# Livewell?



## Johnathan (Apr 18, 2015)

So I'm now enjoying my first new boat. This boat has a livewell at the transom and this is a first for me, No more bubble bucket. How do I keep the water fresh. Do I run it constantly, hit it every so often. It just seems ineffective unless I where to run the pump constantly.


----------



## windblows (May 21, 2014)

Is this for bait or for fish? If bait, what kind? Shrimp need very little water but do need it to be changed out a decent bit. I usually kick mine on for just a few minutes every 30 minutes or so. A tank full of sardines or something, yeah, keep it full and run it almost constantly. For keeping fish alive, again, keep it full and run it at least half the time, more if the water is warm (over 75.) If you have a recirc feature, you can run that instead of sucking in fresh water most of the time and it will let you control the amount of water you carry in your well a lot easier.


----------



## permitchaser (Aug 26, 2013)

I just put some ice in mine and they seem to do fine with little running of the re- circulator 
Just don't put to many baits in there


----------



## Smackdaddy53 (Dec 31, 2012)

When it's really hot you can put a frozen bottle of water in the livewell to bring the temperature down a little. Cooler water holds more dissolved oxygen. The bottle keeps the water from melting, mixing with your saltwater and killing your bait.


----------



## Anderson Guide Service (Feb 17, 2017)

yeah don't dump ice into your cooler, use a ziploc or something.
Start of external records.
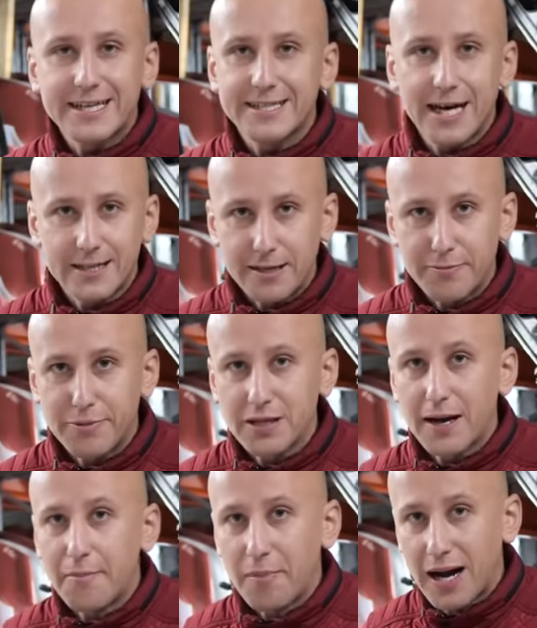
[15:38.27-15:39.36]
когда-то
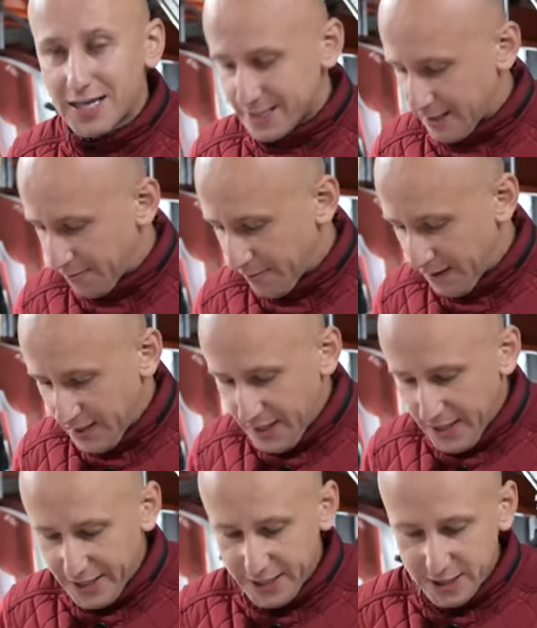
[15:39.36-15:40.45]
была маслом,
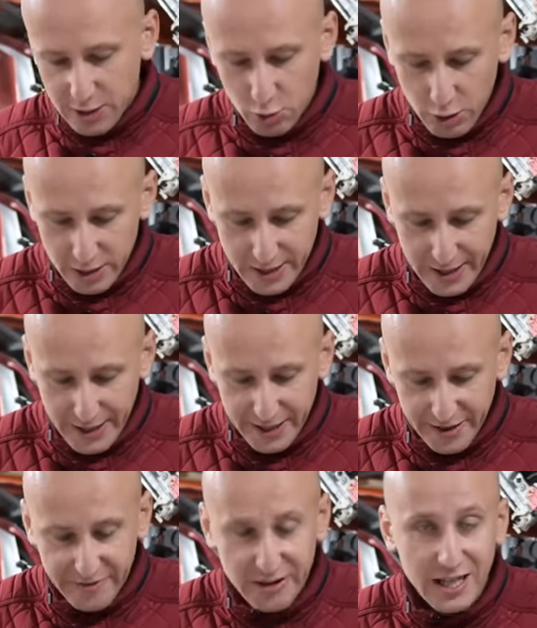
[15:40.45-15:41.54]
износ
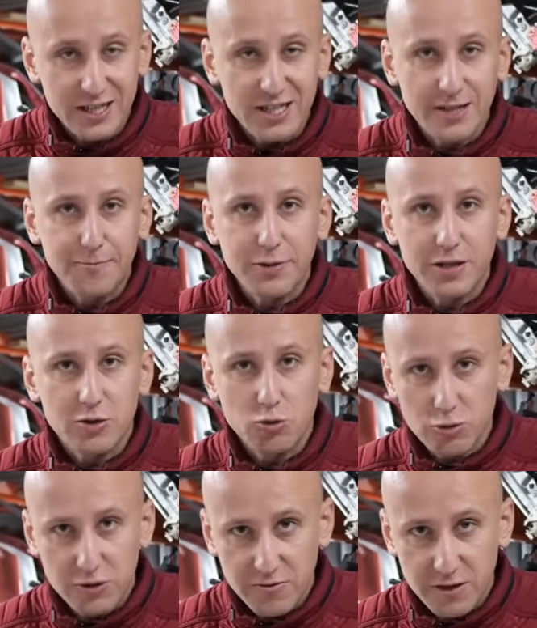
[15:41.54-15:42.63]
коренных вкладышей
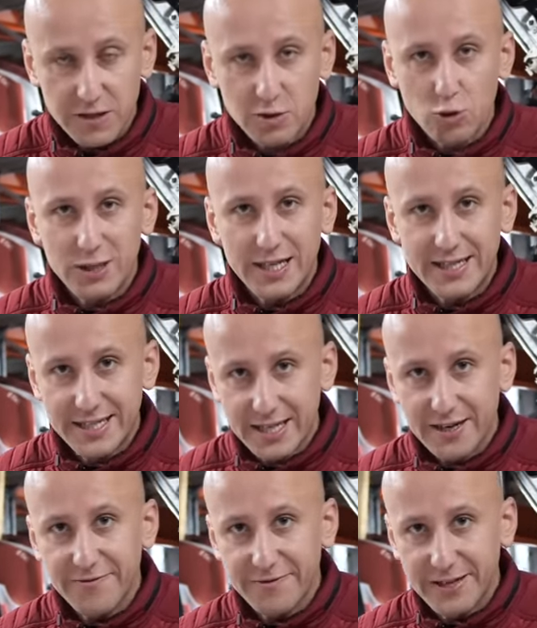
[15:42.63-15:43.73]
присутствует, но
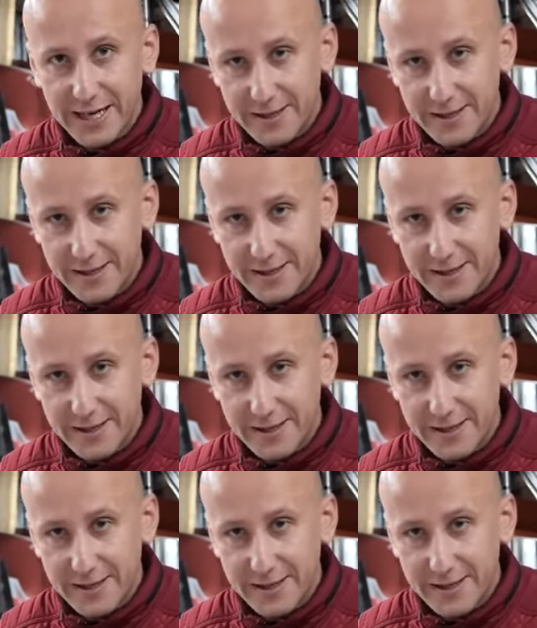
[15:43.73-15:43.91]
задиров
The chlorine in the water is tough on the bait!!


----------



## Smackdaddy53 (Dec 31, 2012)

Anderson Guide Service said:


> yeah don't dump ice into your cooler, use a ziploc or something. The chlorine in the water is tough on the bait!!


Texas guides don't use bait...


----------



## lemaymiami (Feb 9, 2007)

Fortunately, the bass guys (with their need for release wells) have figured out just what's needed to keep a well full of fish or bait nice and frisky.... For many years I used one of their timer switches (carefully mounted up inside my console to keep from the elements..) for my livewell. You set the timer for how often you want the well to get freshwater and forget it... Obviously you need a lot more water for baitfish than you will for shrimp or crab...
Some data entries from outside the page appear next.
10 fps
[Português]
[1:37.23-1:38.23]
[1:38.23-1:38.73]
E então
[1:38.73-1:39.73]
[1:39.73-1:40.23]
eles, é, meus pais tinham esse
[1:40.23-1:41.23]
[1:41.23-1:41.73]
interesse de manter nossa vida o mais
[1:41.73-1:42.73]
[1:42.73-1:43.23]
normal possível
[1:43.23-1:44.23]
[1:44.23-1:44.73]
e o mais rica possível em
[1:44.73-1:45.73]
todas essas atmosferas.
The fun part is that livewell pumps are seldom particularly quiet - particularly as they get older so you may want to turn it off if you're poling up shallow and want to be as sneaky as possible. The aerator switch that I used for many years is still being made by T&H Marine (an outfit that makes accessories for the bass crowd) and it held up quite well for many years. Nowadays it's probably nearing $100 retail... In recent years I've done away with it since my needs have changed - just using a simple on/off switch for my baitwell pump. I no longer keep shrimp in the livewell at all, preferring to keep them on ice so the baitwell only gets used for ladyfish, mullet, or pilchards - for them I want the pump running continuously....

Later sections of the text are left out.